In the last two weeks we’ve taken a look at tracks one and two, Captivating the Consumer and Reaping What You Sow. This week the spotlight is on track three, Making Cross Channel Work. And in the weeks to come we’ll be running a series of interviews with the high-profile speakers who are taking part in Internet Retailing 2010.
At the heart of track three, Making Cross Channel Work, are the small improvements retailers can make to their online offer that can have a powerful effect on overall performance.
Our chairman for track three will be Emma Robertson, senior multichannel consultant at Transform and former head of ecommerce at BT.com. She’ll be introducing Jim McGrath, product director at Sanderson, and John Fitchett, channel manager at Sage Pay as they take a holistic view of just what it takes to produce a joined-up multichannel retailing solution that works.

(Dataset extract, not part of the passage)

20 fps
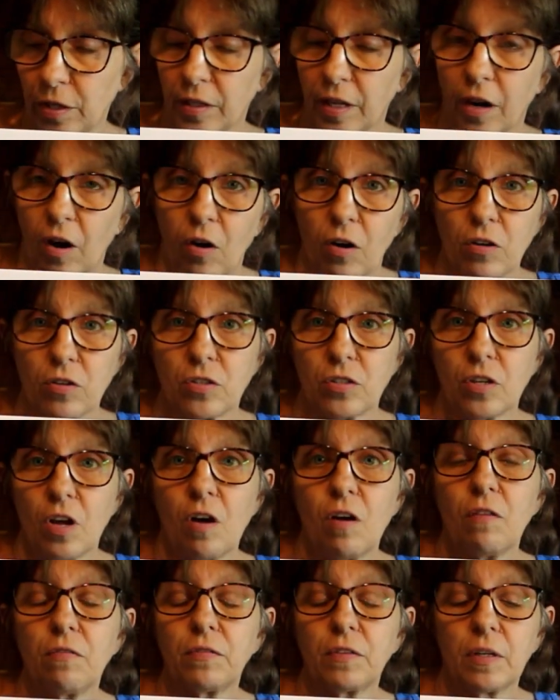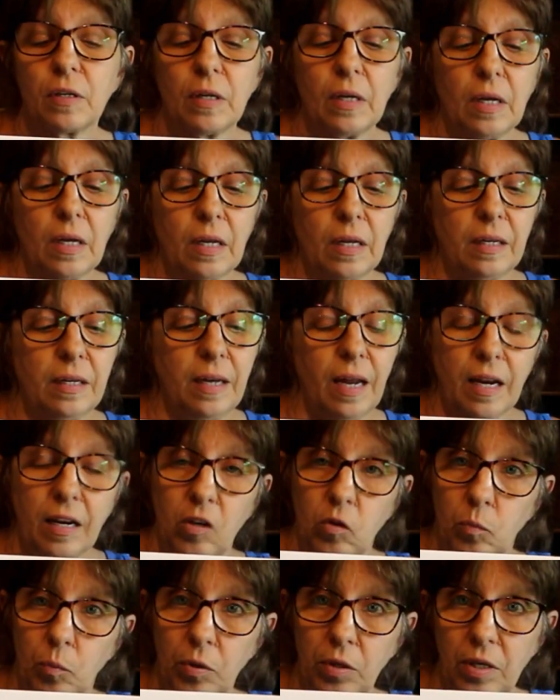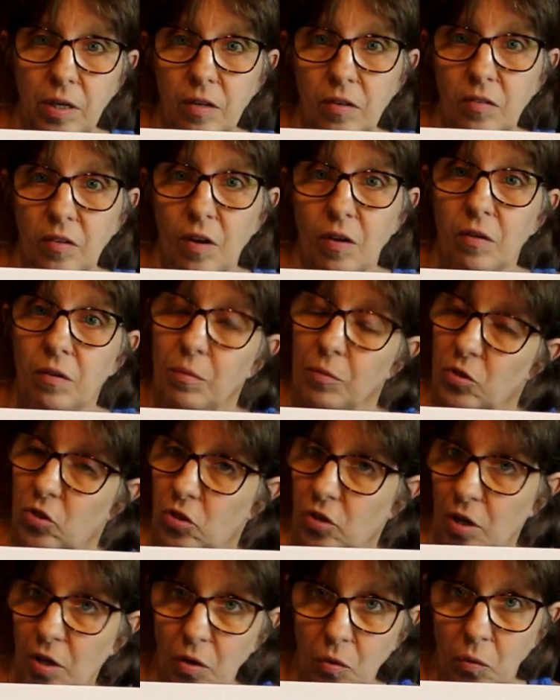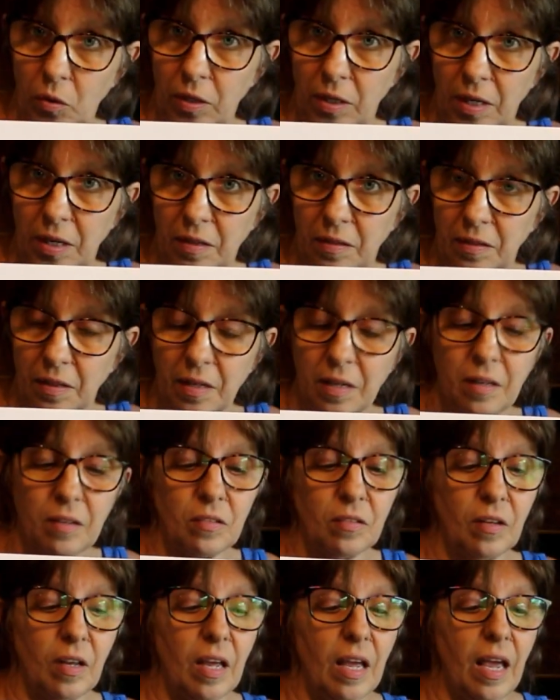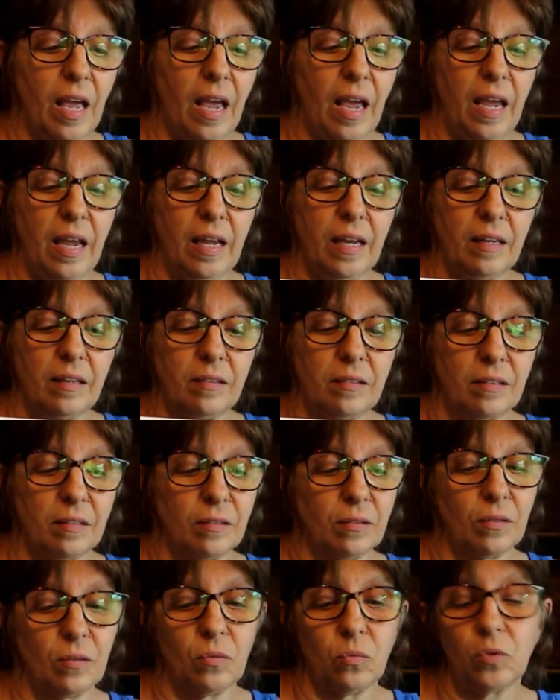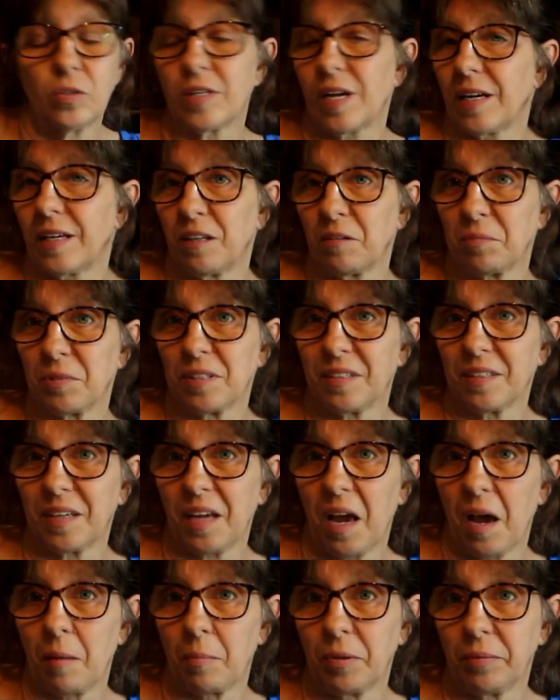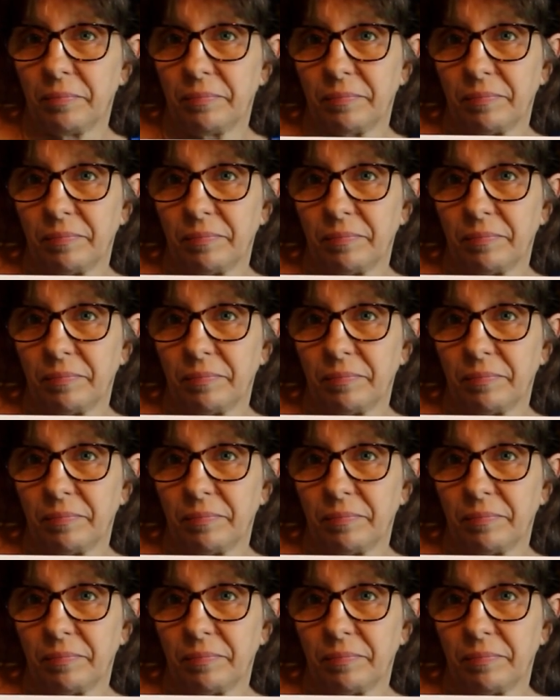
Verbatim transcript: They are soft. Danny's put his on. I'm going to show you what he thinks, and we're taking them to the cabin.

Then Mike Wyeth, board security adviser at Shop Direct Group, will be speaking on emerging trends in fraud and other crimes against retail. He’ll take a look at some of the innovative ways that retailers are fighting back.
Peter Callaway, director of ecommerce at House of Fraser, will follow on with his take on how the department store has moved into ecommerce over the last three years – and just what that move took.
The afternoon session will see Jimmy Hale, managing principal business consultant at ATG, take a look at how retailers put cross-channel into practice. He’ll be followed by Michael Robinson, head of ecommerce at Anthropologie Europe, sharing his experience of moving from cross-channel to ‘merged channels’, an approach that puts customer experience and consistent brand values at the centre of its business.
Our penultimate speaker in this track is Mark Russell, head of ecommerce at Ideal Shopping Direct. He’ll be examining the lessons that cross-channel businesses can learn from the convergence of ecommerce and television shopping channels.
Our final speaker of the day is Daniel Latev, industry manager for non-store retailing research at Euromonitor International. He’ll be sharing the research firm’s findings about the benefits that the financial downturn has brought to different forms of retail, and he’ll be predicting some future trends, right up to 2014.
Internet Retailing 2010 is for business people in retail. Last year it attracted top-level executives from pure play, multi-channel and bricks and mortar retailers, along with suppliers and analysts.